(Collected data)
= Beginning of Section =

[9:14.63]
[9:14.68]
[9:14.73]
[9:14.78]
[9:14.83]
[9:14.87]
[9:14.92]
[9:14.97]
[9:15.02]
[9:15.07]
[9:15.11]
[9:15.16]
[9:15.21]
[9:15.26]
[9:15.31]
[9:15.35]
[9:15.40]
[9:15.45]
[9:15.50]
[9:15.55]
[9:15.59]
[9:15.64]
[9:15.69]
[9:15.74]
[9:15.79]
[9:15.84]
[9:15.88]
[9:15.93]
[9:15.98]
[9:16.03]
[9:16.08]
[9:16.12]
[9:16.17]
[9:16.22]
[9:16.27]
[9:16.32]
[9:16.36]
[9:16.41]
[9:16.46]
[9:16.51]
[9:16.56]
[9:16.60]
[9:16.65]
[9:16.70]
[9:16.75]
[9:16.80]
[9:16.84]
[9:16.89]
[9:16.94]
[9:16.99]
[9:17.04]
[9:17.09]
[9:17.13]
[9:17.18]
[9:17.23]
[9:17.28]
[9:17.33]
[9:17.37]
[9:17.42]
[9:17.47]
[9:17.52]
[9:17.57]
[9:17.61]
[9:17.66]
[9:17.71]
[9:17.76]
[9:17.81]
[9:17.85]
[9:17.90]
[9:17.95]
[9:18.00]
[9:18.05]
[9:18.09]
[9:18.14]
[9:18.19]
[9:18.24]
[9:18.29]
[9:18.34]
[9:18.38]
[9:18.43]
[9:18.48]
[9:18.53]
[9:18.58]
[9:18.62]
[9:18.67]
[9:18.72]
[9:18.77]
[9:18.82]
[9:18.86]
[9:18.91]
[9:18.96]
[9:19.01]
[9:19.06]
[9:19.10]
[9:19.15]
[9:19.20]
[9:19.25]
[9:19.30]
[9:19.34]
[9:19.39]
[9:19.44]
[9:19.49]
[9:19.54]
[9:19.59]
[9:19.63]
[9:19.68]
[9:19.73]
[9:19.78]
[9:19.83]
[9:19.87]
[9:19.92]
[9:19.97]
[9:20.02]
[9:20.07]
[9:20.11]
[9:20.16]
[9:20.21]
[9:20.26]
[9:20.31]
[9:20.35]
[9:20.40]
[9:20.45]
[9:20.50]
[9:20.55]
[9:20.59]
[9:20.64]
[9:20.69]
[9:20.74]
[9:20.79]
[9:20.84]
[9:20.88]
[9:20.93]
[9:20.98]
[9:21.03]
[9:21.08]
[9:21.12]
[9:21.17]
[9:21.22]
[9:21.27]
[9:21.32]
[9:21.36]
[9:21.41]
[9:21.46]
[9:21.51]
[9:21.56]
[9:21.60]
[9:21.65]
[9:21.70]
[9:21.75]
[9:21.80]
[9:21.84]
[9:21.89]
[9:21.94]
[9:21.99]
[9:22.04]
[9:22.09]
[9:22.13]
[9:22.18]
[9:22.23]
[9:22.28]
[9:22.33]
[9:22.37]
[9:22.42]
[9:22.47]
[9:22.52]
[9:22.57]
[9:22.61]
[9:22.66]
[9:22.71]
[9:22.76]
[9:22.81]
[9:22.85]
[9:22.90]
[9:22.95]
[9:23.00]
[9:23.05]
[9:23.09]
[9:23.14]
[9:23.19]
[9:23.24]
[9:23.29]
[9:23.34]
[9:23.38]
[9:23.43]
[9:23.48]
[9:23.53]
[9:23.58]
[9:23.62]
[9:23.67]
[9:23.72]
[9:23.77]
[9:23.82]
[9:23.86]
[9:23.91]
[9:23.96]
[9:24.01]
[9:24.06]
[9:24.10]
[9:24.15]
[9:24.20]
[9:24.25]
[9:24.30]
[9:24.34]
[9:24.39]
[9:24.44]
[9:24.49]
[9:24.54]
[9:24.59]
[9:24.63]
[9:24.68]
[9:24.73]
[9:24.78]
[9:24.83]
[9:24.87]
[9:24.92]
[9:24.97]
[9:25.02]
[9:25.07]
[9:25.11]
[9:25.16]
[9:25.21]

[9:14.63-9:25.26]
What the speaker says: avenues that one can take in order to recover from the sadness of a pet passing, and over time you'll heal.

= End of Section =

How to complete this task -> What is needed is an exact copy of all the data above.

Response below ->
[9:14.63]
[9:14.68]
[9:14.73]
[9:14.78]
[9:14.83]
[9:14.87]
[9:14.92]
[9:14.97]
[9:15.02]
[9:15.07]
[9:15.11]
[9:15.16]
[9:15.21]
[9:15.26]
[9:15.31]
[9:15.35]
[9:15.40]
[9:15.45]
[9:15.50]
[9:15.55]
[9:15.59]
[9:15.64]
[9:15.69]
[9:15.74]
[9:15.79]
[9:15.84]
[9:15.88]
[9:15.93]
[9:15.98]
[9:16.03]
[9:16.08]
[9:16.12]
[9:16.17]
[9:16.22]
[9:16.27]
[9:16.32]
[9:16.36]
[9:16.41]
[9:16.46]
[9:16.51]
[9:16.56]
[9:16.60]
[9:16.65]
[9:16.70]
[9:16.75]
[9:16.80]
[9:16.84]
[9:16.89]
[9:16.94]
[9:16.99]
[9:17.04]
[9:17.09]
[9:17.13]
[9:17.18]
[9:17.23]
[9:17.28]
[9:17.33]
[9:17.37]
[9:17.42]
[9:17.47]
[9:17.52]
[9:17.57]
[9:17.61]
[9:17.66]
[9:17.71]
[9:17.76]
[9:17.81]
[9:17.85]
[9:17.90]
[9:17.95]
[9:18.00]
[9:18.05]
[9:18.09]
[9:18.14]
[9:18.19]
[9:18.24]
[9:18.29]
[9:18.34]
[9:18.38]
[9:18.43]
[9:18.48]
[9:18.53]
[9:18.58]
[9:18.62]
[9:18.67]
[9:18.72]
[9:18.77]
[9:18.82]
[9:18.86]
[9:18.91]
[9:18.96]
[9:19.01]
[9:19.06]
[9:19.10]
[9:19.15]
[9:19.20]
[9:19.25]
[9:19.30]
[9:19.34]
[9:19.39]
[9:19.44]
[9:19.49]
[9:19.54]
[9:19.59]
[9:19.63]
[9:19.68]
[9:19.73]
[9:19.78]
[9:19.83]
[9:19.87]
[9:19.92]
[9:19.97]
[9:20.02]
[9:20.07]
[9:20.11]
[9:20.16]
[9:20.21]
[9:20.26]
[9:20.31]
[9:20.35]
[9:20.40]
[9:20.45]
[9:20.50]
[9:20.55]
[9:20.59]
[9:20.64]
[9:20.69]
[9:20.74]
[9:20.79]
[9:20.84]
[9:20.88]
[9:20.93]
[9:20.98]
[9:21.03]
[9:21.08]
[9:21.12]
[9:21.17]
[9:21.22]
[9:21.27]
[9:21.32]
[9:21.36]
[9:21.41]
[9:21.46]
[9:21.51]
[9:21.56]
[9:21.60]
[9:21.65]
[9:21.70]
[9:21.75]
[9:21.80]
[9:21.84]
[9:21.89]
[9:21.94]
[9:21.99]
[9:22.04]
[9:22.09]
[9:22.13]
[9:22.18]
[9:22.23]
[9:22.28]
[9:22.33]
[9:22.37]
[9:22.42]
[9:22.47]
[9:22.52]
[9:22.57]
[9:22.61]
[9:22.66]
[9:22.71]
[9:22.76]
[9:22.81]
[9:22.85]
[9:22.90]
[9:22.95]
[9:23.00]
[9:23.05]
[9:23.09]
[9:23.14]
[9:23.19]
[9:23.24]
[9:23.29]
[9:23.34]
[9:23.38]
[9:23.43]
[9:23.48]
[9:23.53]
[9:23.58]
[9:23.62]
[9:23.67]
[9:23.72]
[9:23.77]
[9:23.82]
[9:23.86]
[9:23.91]
[9:23.96]
[9:24.01]
[9:24.06]
[9:24.10]
[9:24.15]
[9:24.20]
[9:24.25]
[9:24.30]
[9:24.34]
[9:24.39]
[9:24.44]
[9:24.49]
[9:24.54]
[9:24.59]
[9:24.63]
[9:24.68]
[9:24.73]
[9:24.78]
[9:24.83]
[9:24.87]
[9:24.92]
[9:24.97]
[9:25.02]
[9:25.07]
[9:25.11]
[9:25.16]
[9:25.21]

[9:14.63-9:25.26]
What the speaker says: avenues that one can take in order to recover from the sadness of a pet passing, and over time you'll heal.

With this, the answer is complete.